Collected data entries

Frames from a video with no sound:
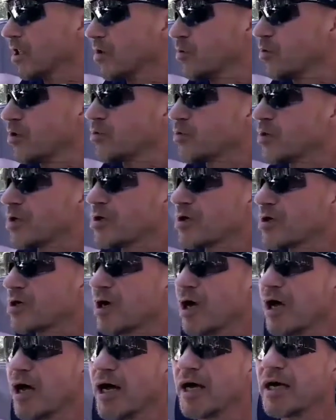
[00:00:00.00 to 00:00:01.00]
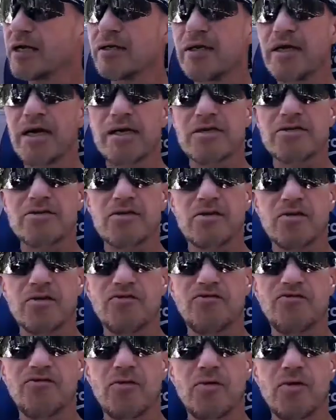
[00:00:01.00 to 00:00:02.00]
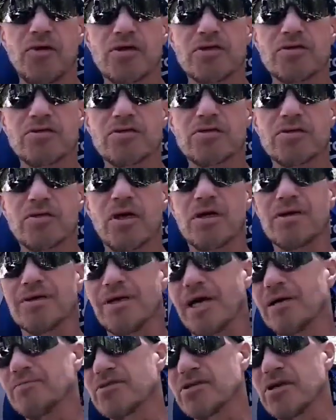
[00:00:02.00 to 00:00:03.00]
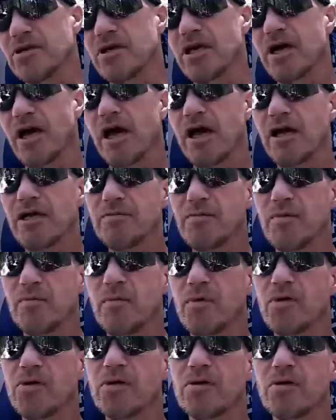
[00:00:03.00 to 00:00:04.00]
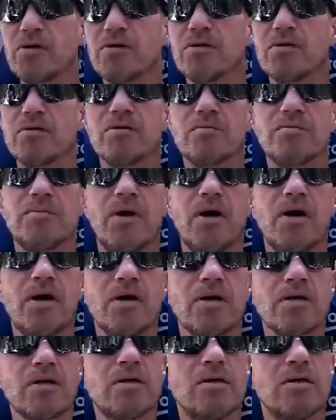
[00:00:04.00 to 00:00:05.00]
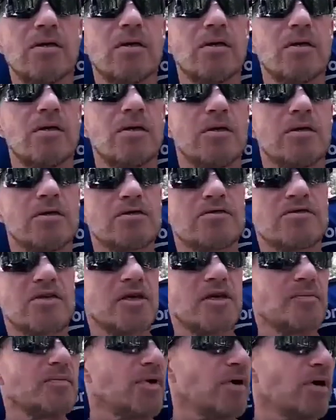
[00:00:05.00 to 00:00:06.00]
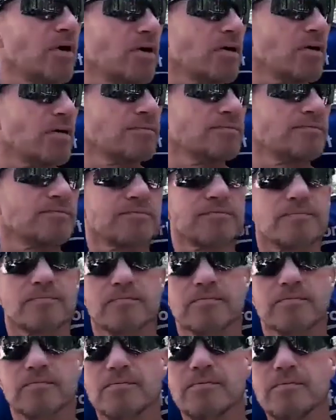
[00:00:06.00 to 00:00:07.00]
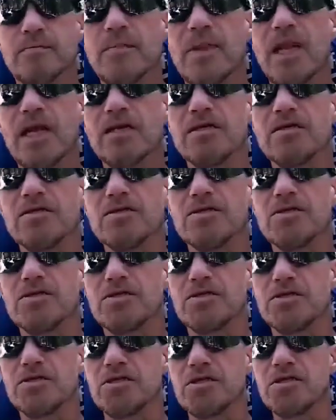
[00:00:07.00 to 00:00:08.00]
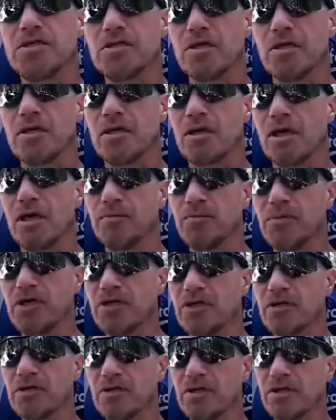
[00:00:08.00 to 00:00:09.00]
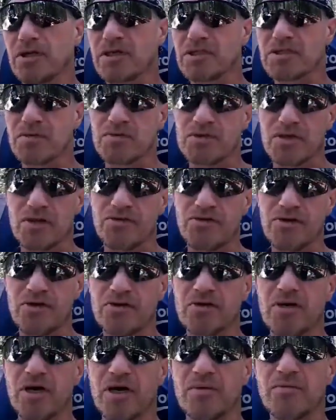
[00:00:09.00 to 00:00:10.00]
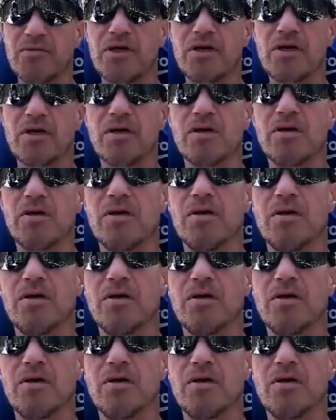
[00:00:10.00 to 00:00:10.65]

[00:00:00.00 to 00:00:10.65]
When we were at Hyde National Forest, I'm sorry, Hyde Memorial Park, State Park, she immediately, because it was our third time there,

--

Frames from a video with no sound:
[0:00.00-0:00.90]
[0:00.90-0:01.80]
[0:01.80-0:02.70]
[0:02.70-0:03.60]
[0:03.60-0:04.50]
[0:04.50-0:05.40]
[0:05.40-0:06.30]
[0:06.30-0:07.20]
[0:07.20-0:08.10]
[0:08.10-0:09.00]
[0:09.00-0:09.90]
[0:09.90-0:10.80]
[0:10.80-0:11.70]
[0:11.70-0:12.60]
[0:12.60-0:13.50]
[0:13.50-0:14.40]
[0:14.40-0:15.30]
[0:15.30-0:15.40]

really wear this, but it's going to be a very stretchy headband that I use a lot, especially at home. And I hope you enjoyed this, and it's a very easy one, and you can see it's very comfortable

==

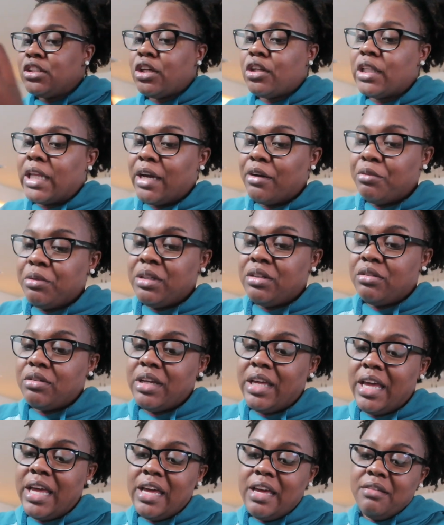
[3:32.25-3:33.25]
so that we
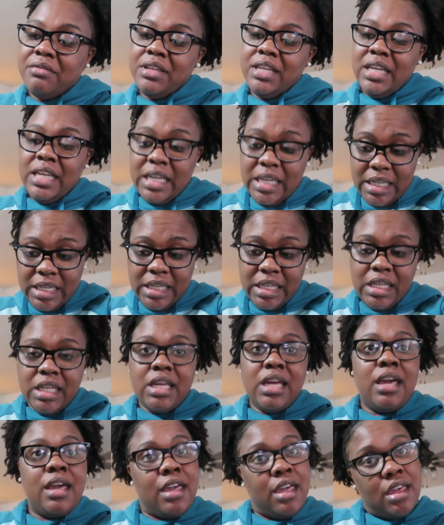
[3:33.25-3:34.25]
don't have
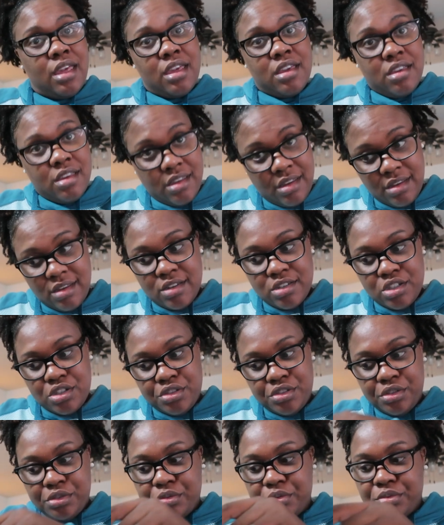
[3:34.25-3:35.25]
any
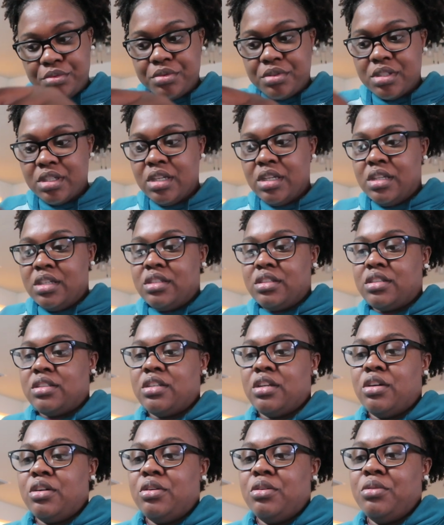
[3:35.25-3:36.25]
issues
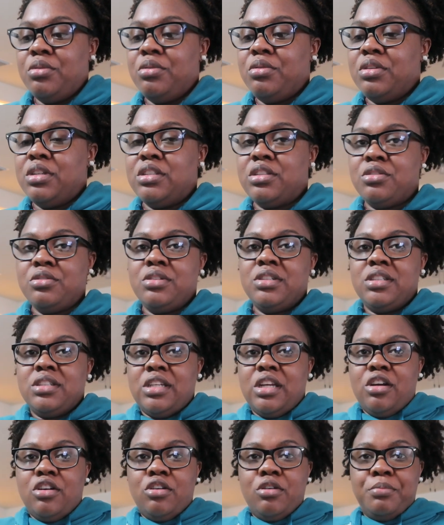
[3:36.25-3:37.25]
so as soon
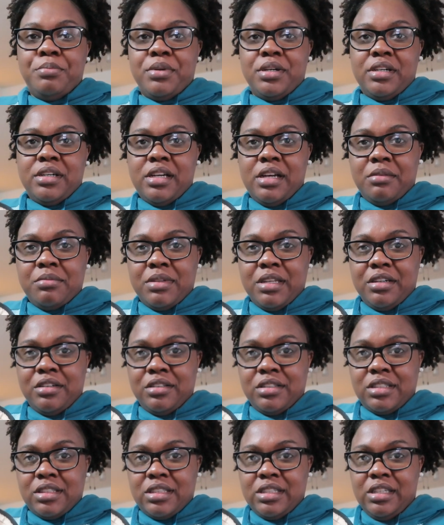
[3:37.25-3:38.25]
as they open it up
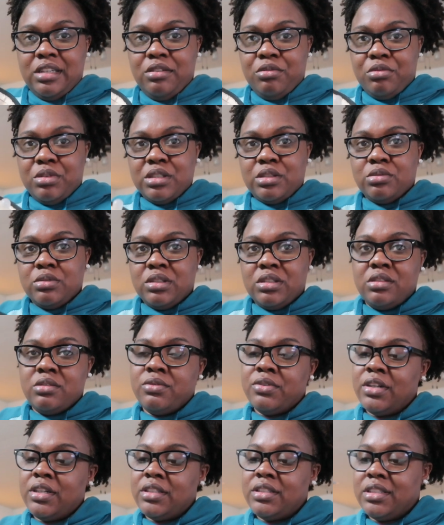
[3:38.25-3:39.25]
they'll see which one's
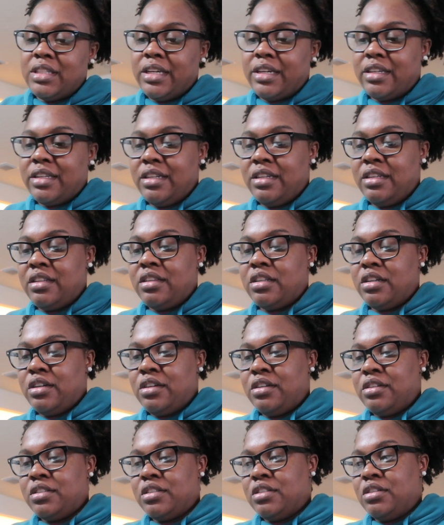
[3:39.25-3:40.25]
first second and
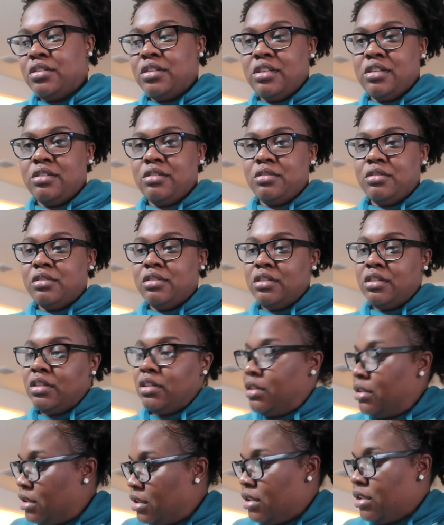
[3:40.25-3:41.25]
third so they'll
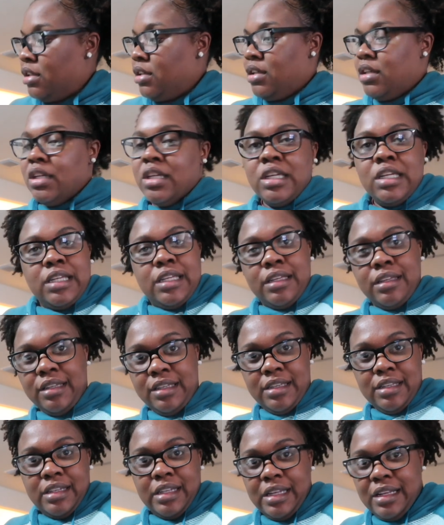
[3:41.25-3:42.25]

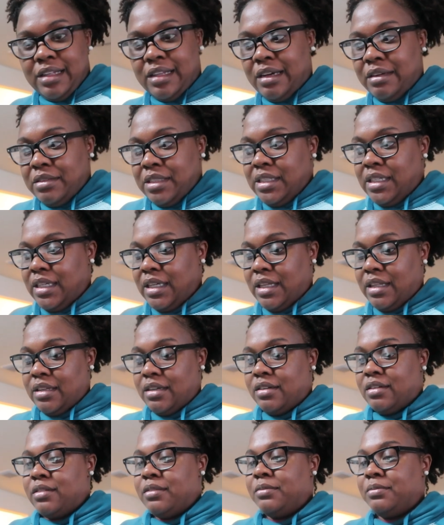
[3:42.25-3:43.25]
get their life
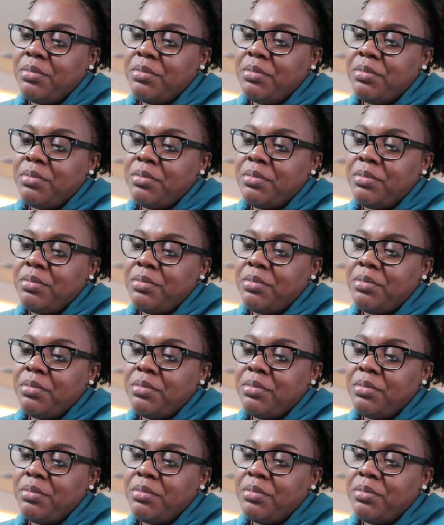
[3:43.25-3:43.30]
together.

▶ _ABOUT THIS TASK_
Above are the records; copy exactly the lines from the line with "[0:11.70-0:12.60]" through the line with "[0:14.40-0:15.30]", both included.

▶ _EXERCISE ANSWER_
[0:11.70-0:12.60]
[0:12.60-0:13.50]
[0:13.50-0:14.40]
[0:14.40-0:15.30]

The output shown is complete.